* Stored data
┄┄┄┄┄┄┄┄┄┄

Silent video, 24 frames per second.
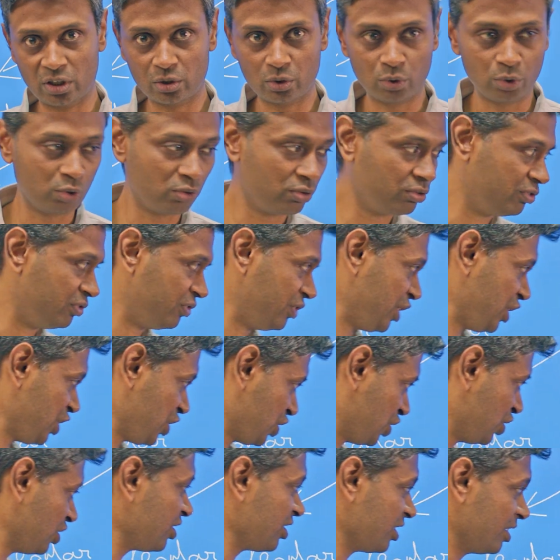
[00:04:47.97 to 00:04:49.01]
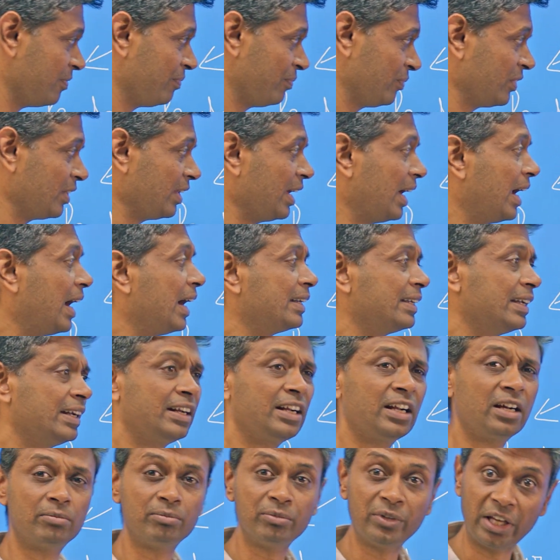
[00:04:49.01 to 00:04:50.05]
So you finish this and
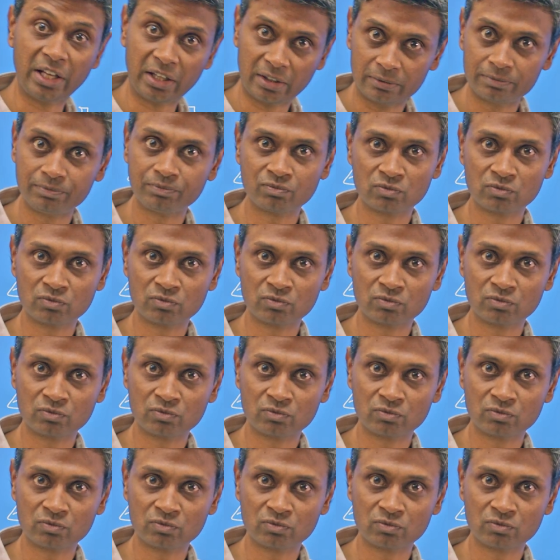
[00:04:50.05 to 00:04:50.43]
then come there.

┄┄┄┄┄┄┄┄┄┄

* Work required
Leave the pictures behind and repeat each entry exactly.

* Finished exercise
Silent video, 24 frames per second.
[00:04:47.97 to 00:04:49.01]
[00:04:49.01 to 00:04:50.05]
So you finish this and
[00:04:50.05 to 00:04:50.43]
then come there.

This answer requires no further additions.